Keertana Settaluri, Ameer Haj-Ali, Qijing Huang, Kourosh Hakhamaneshi
Domain specialization under energy constraints in deeply-scaled CMOS has been driving the need for agile development of Systems on a Chip (SoCs). While digital subsystems have design flows that are conducive to rapid iterations from specification to layout, analog and mixed-signal modules face the challenge of a long human-in-the-middle iteration loop that requires expert intuition to verify that post-layout circuit parameters meet the original design specification. Existing automated solutions that optimize circuit parameters for a given target design specification have limitations of being schematic-only, inaccurate, sample-inefficient or not generalizable. This work presents AutoCkt, a machine learning optimization framework trained using deep reinforcement learning that not only finds post-layout circuit parameters for a given target specification, but also gains knowledge about the entire design space through a sparse subsampling technique.
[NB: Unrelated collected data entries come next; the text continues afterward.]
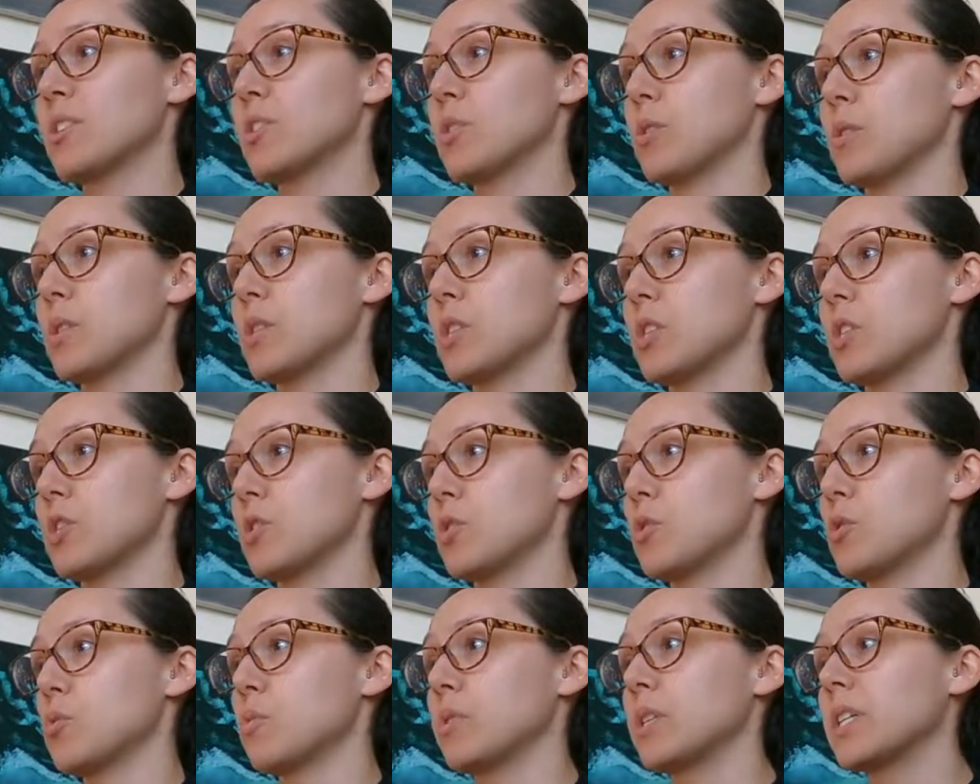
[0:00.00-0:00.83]
So this is
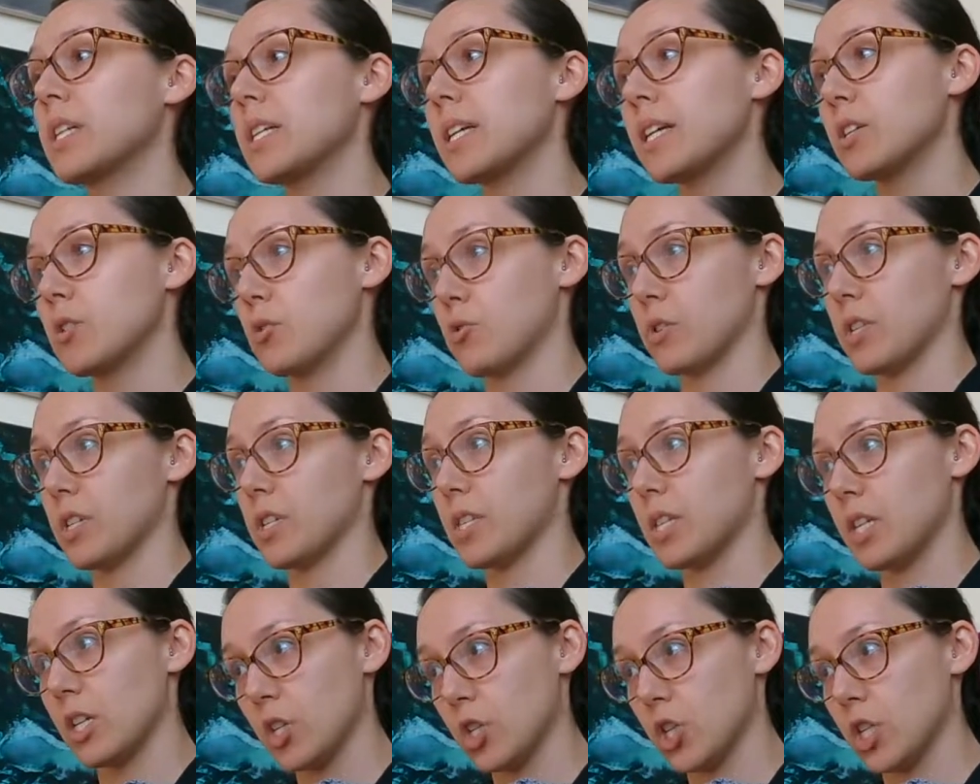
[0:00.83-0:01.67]
a 20-day
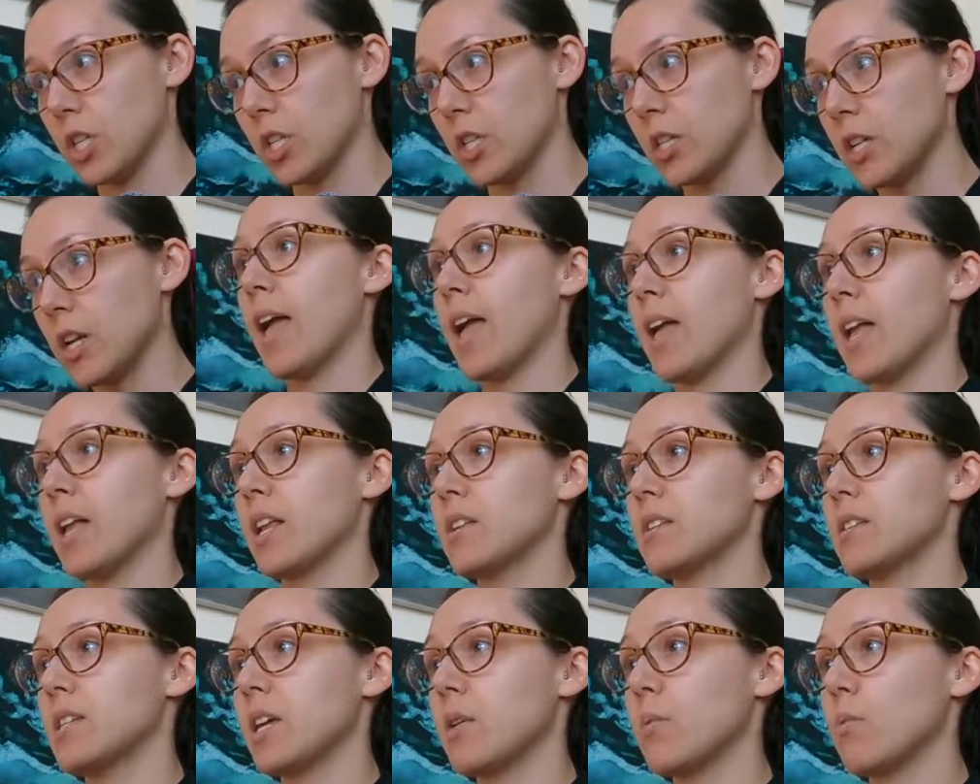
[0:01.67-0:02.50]
transition,
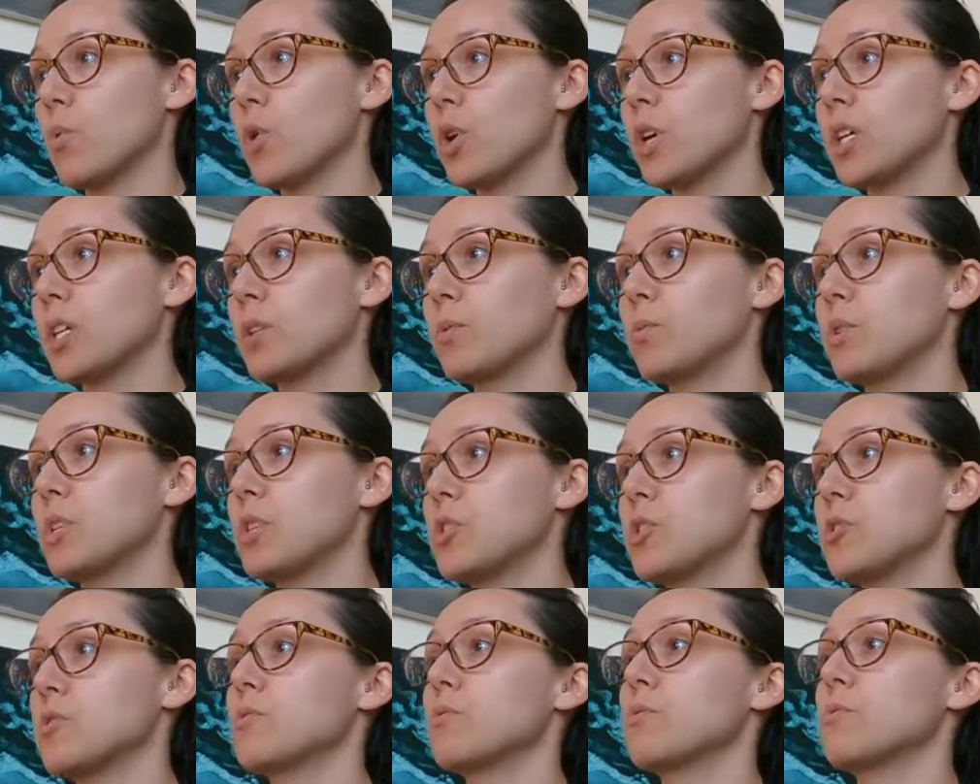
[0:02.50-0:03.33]
and day 1, we
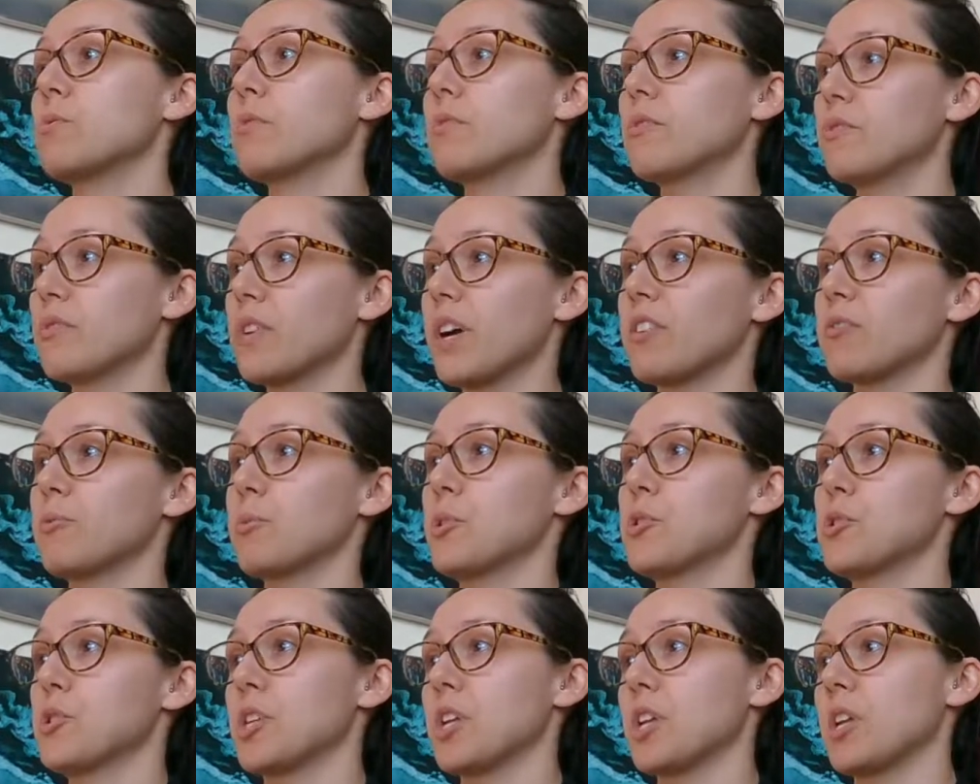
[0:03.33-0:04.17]
do
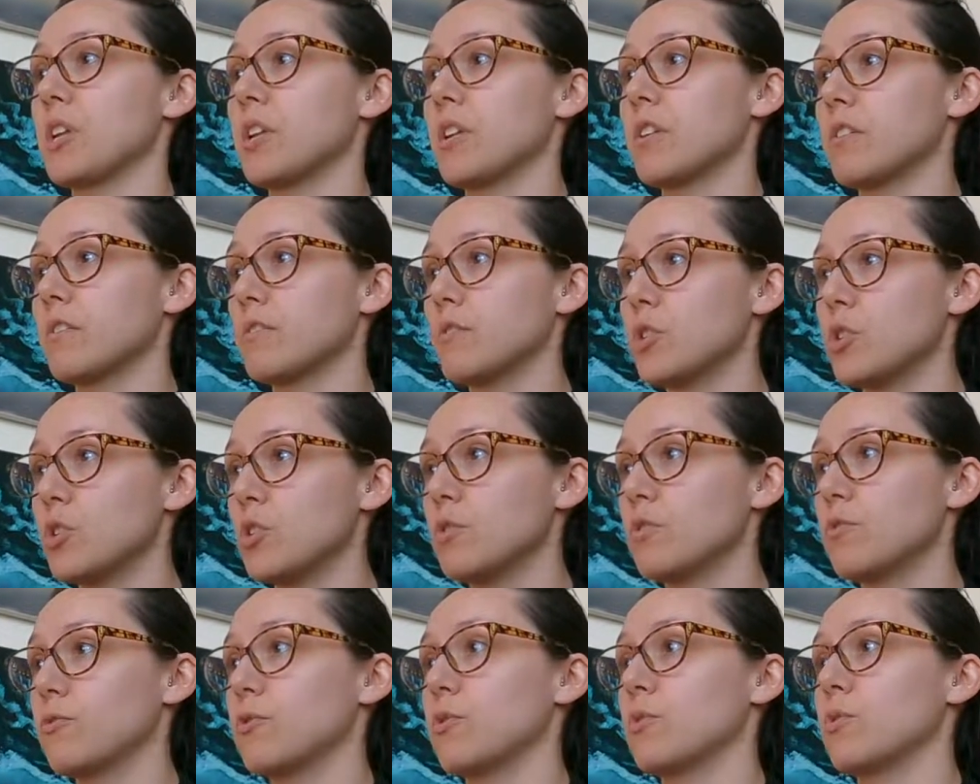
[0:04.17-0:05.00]
5% of the
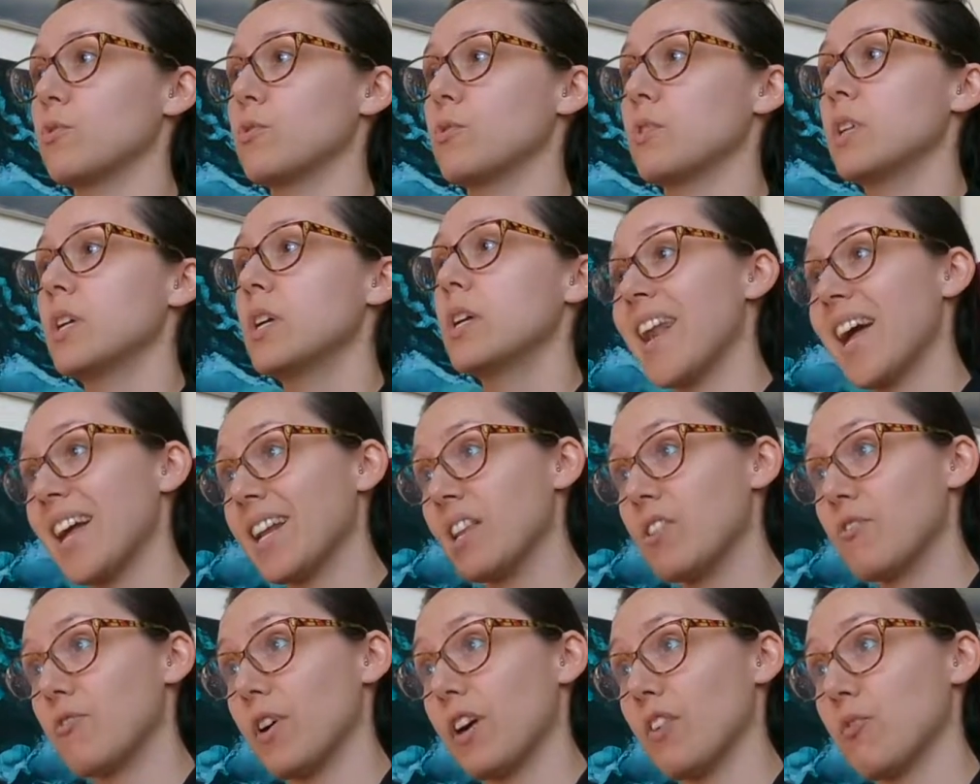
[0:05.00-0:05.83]
new food,
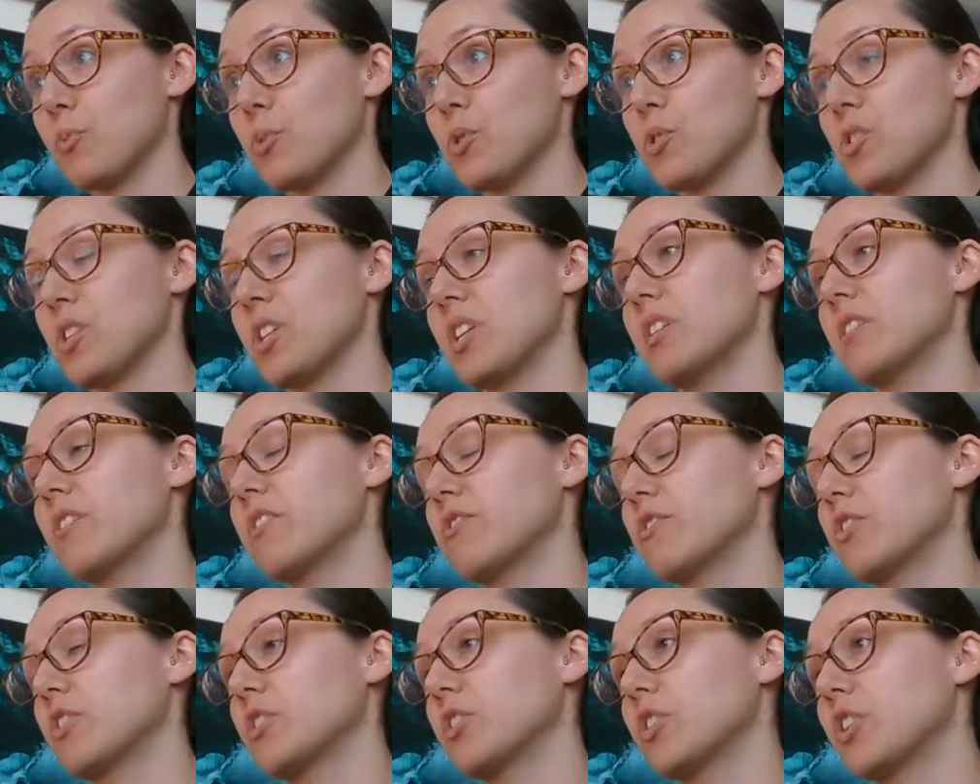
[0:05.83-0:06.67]
95%
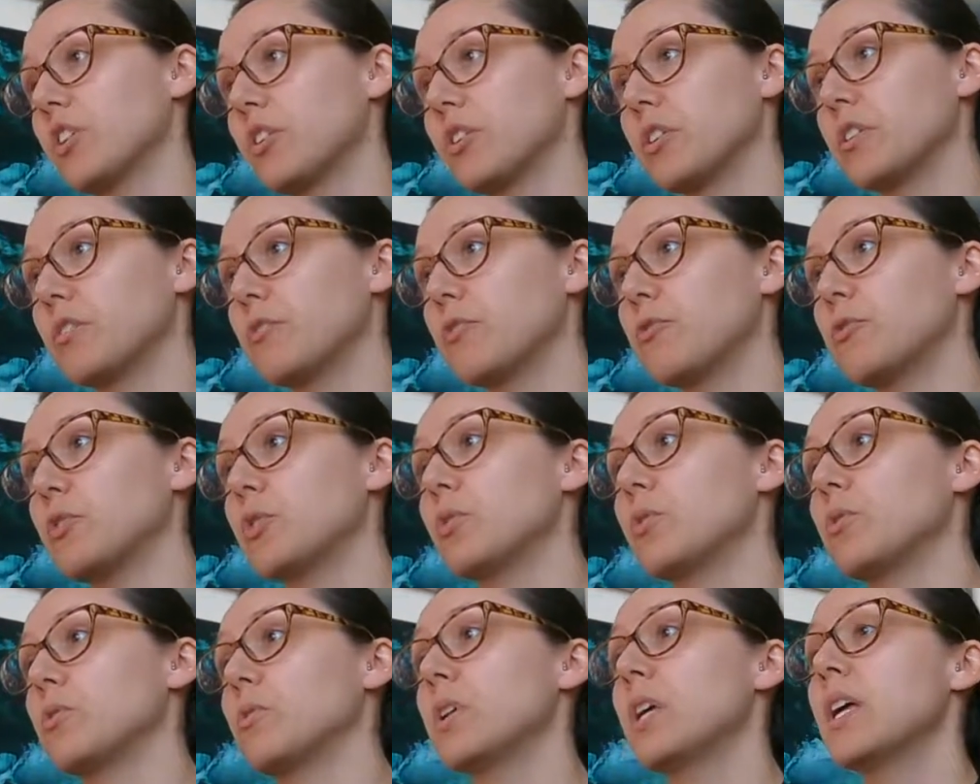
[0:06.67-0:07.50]
of the current
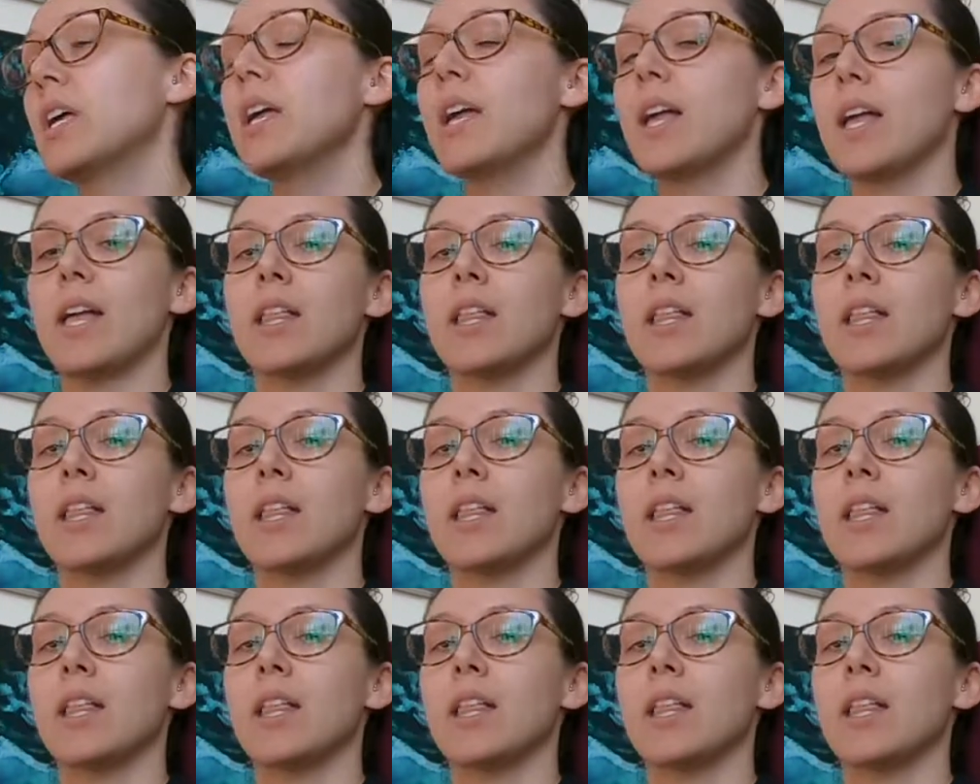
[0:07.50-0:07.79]
food,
Our results show that for multiple circuit topologies, AutoCkt is able to converge and meet all target specifications on at least 96.3% of tested design goals in schematic simulation, on average 40X faster than a traditional genetic algorithm. Using the Berkeley Analog Generator, AutoCkt is able to design 40 LVS passed operational amplifiers in 68 hours, 9.6X faster than the state-of-the-art when considering layout parasitics.
Katerina Papadopoulou
As devices are scaling in the deep-submicron regime variability rises and becomes more complex, making traditional statistical modeling insufficient. Circuit designers need to account for design-specific effects of variability in order to accurately optimize for yield, which normally requires some statistical modeling expertise. This project develops a methodology for simple, fast, design-specific yield optimization that is accessible to the circuit designer. The methodology uses backpropagation of variance and commercial convex programming tools to customize the models to a specific design. In order to validate our centering algorithm for AMS circuits, test structures were designed in 28nm FDSOI technology, including device characterization and comparator characterization structures. The goal is to shorten the design manufacturing proccess by improving the yield prediction of the models at an early design stage.
Amy Whitcombe
Performance variability presents a major challenge to reliably implementing large arrays of mixed-signal circuits in scaled technologies. To determine the feasibility of building readout integrated circuits (ROICs) for imaging detector arrays in 28nm bulk CMOS, we developed a chip to characterize performance variability in areas specifically relevant to image sensors: leakage current and random telegraph signaling (RTS) noise. Sufficiently high leakage current in per-pixel reset switch devices can lead to pixel failure, while RTS noise can introduce perceptible image inaccuracies due to pixel blinking. The test chip is currently being characterized.
Rachel Hochman
The purpose of this research is to build a 20GS/s 7bits ENOB time-interleaved ADC in 28nm FDSOI. In this kind of architecture several converters are interleaved and sample the signal in turns at a lower sampling frequency. In this project the goal is to interleave many SAR ADCs that operate in their maximum efficiency zone. The privileged approach is to design them with a thermal noise limited resolution and to drive them with the input signal without using a front-end track-and-hold.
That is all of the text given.